## Task inputs
··········

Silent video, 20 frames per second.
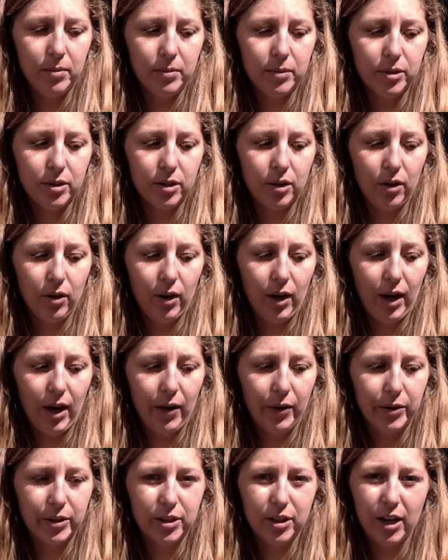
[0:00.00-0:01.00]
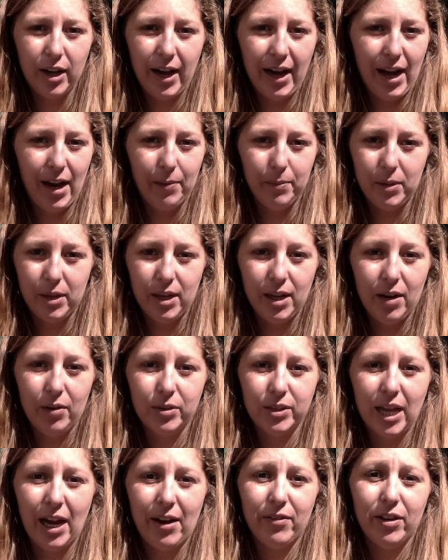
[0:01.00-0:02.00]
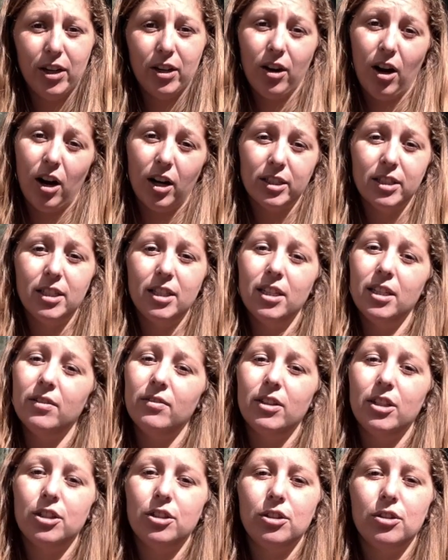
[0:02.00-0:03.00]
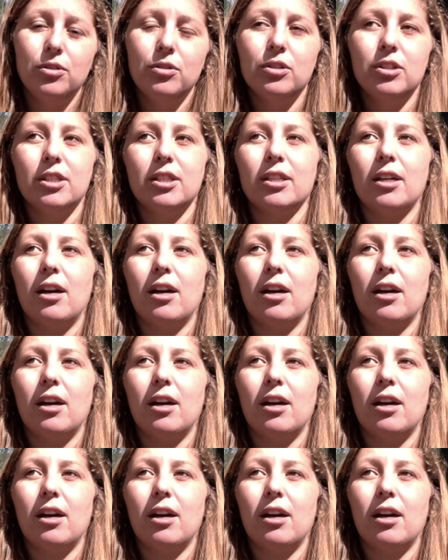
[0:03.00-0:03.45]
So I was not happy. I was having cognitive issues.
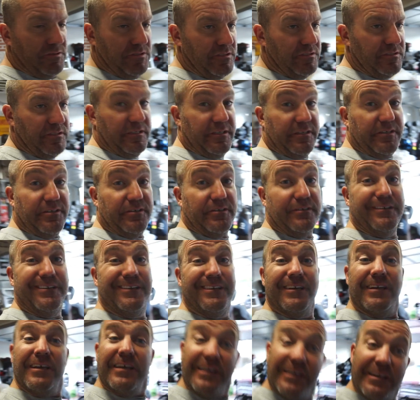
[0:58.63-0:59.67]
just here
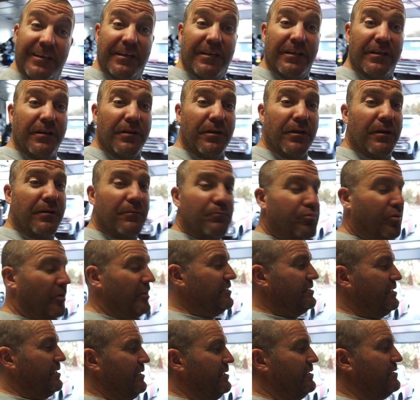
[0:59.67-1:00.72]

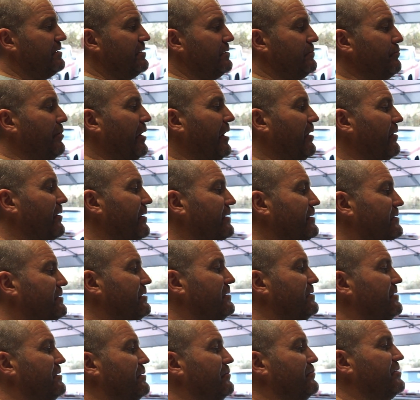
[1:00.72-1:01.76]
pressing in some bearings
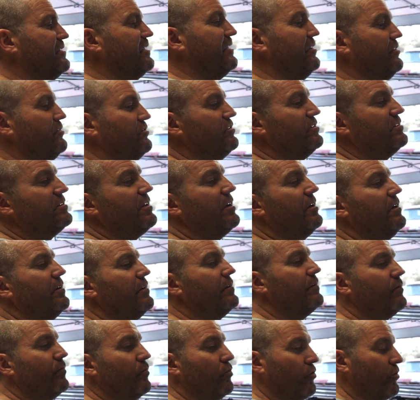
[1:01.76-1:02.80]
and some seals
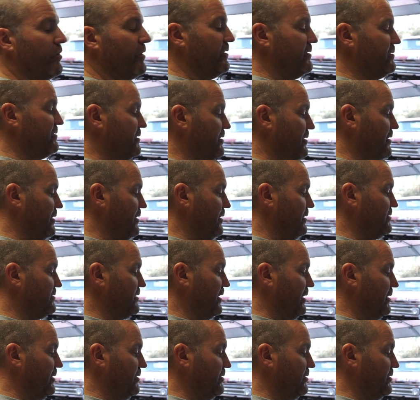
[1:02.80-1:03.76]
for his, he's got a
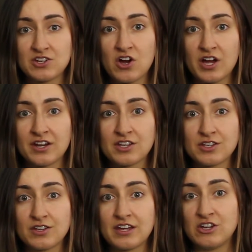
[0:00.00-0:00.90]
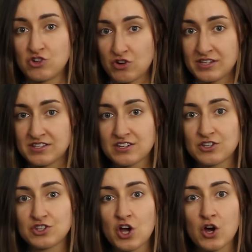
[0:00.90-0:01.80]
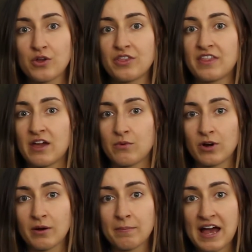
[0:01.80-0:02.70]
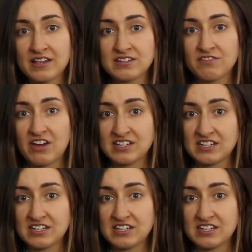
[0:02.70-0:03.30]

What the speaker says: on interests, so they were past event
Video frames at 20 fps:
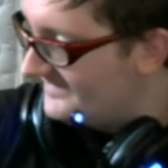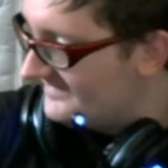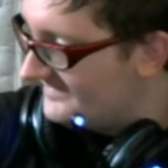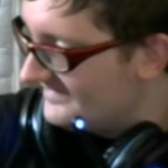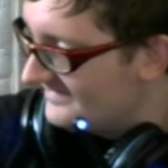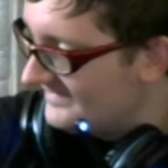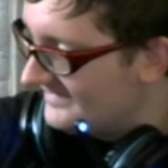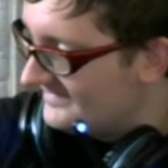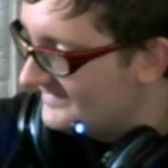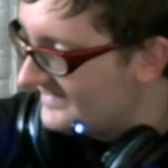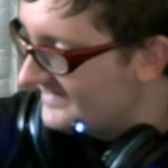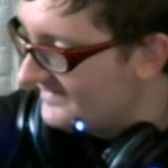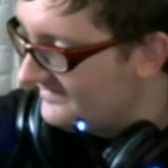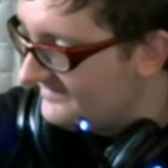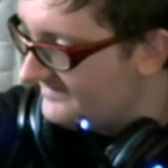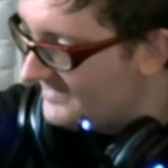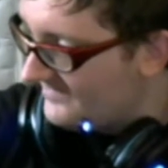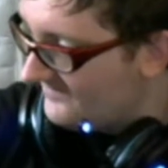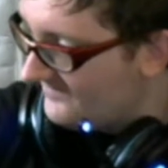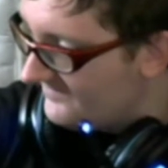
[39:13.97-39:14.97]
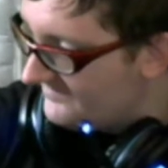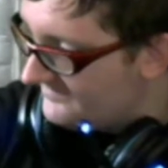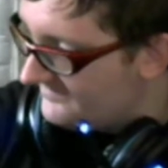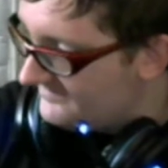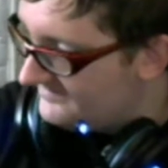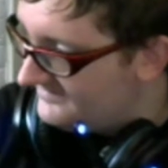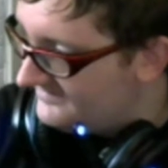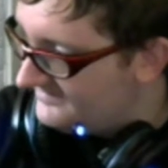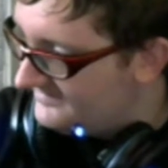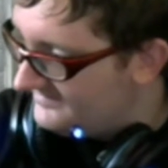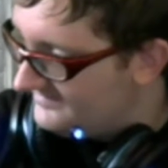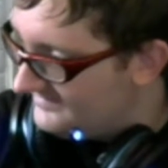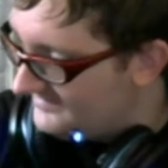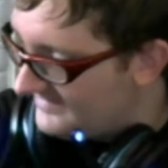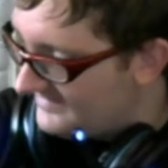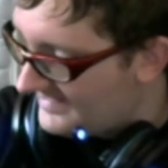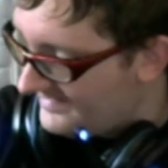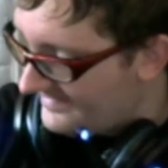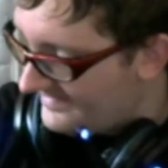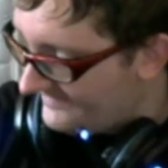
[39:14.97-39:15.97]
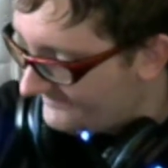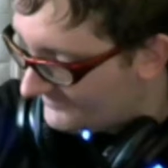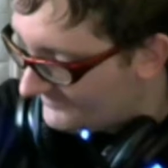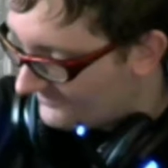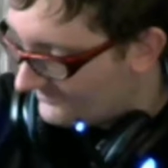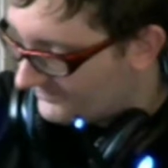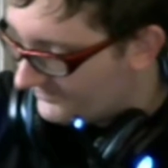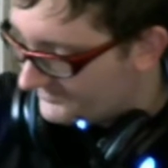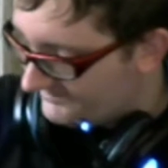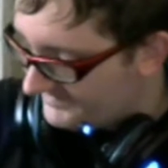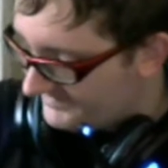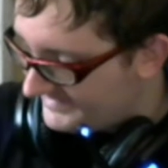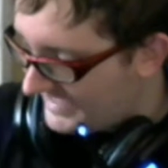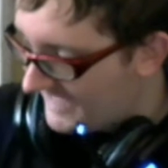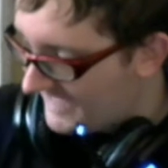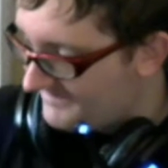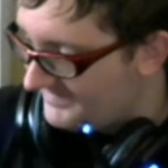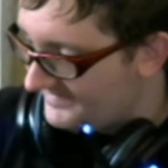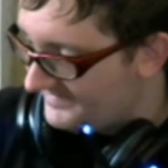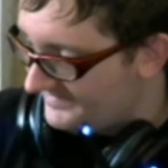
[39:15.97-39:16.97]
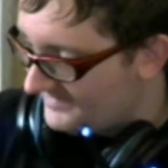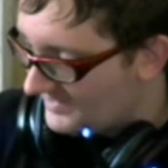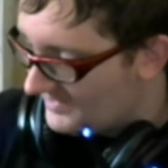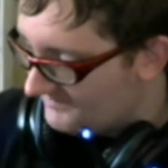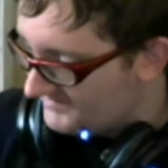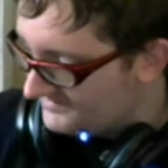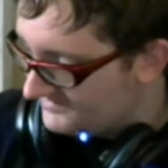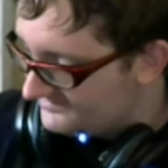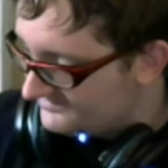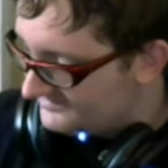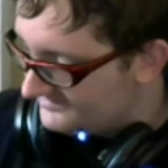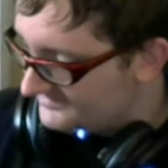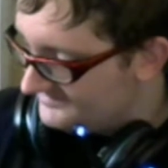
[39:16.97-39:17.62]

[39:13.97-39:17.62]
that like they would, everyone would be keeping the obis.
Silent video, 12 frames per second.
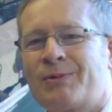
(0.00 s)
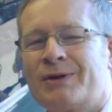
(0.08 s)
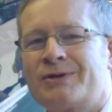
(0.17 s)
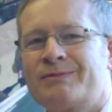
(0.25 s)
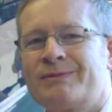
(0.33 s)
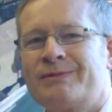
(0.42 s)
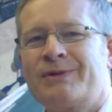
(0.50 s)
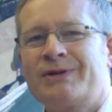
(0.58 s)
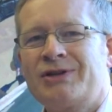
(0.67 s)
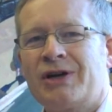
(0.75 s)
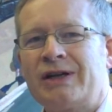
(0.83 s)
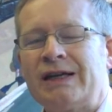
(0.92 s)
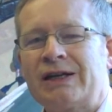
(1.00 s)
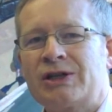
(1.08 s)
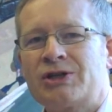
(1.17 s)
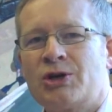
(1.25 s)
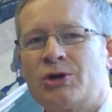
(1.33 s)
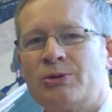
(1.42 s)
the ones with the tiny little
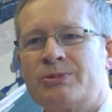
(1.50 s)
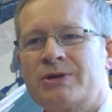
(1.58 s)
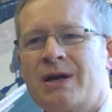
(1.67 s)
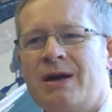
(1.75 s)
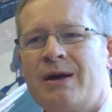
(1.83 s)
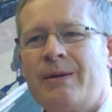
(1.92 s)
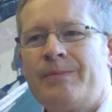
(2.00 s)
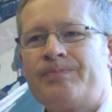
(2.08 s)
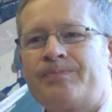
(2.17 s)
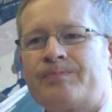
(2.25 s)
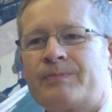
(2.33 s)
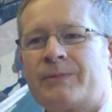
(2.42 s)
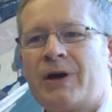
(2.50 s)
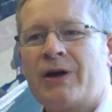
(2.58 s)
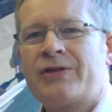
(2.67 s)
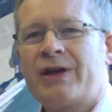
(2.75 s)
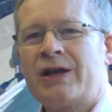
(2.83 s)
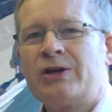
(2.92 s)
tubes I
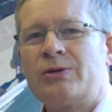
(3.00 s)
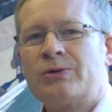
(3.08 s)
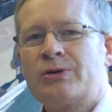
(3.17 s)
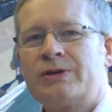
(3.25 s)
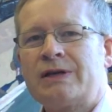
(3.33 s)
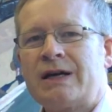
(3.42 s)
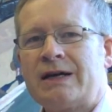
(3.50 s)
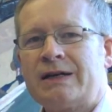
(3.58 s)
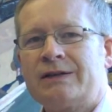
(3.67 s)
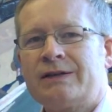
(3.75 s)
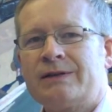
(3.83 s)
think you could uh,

··········

## Activity
Scan the material and collect every line that contains "Silent".

## Your response
Silent video, 20 frames per second.
Silent video, 12 frames per second.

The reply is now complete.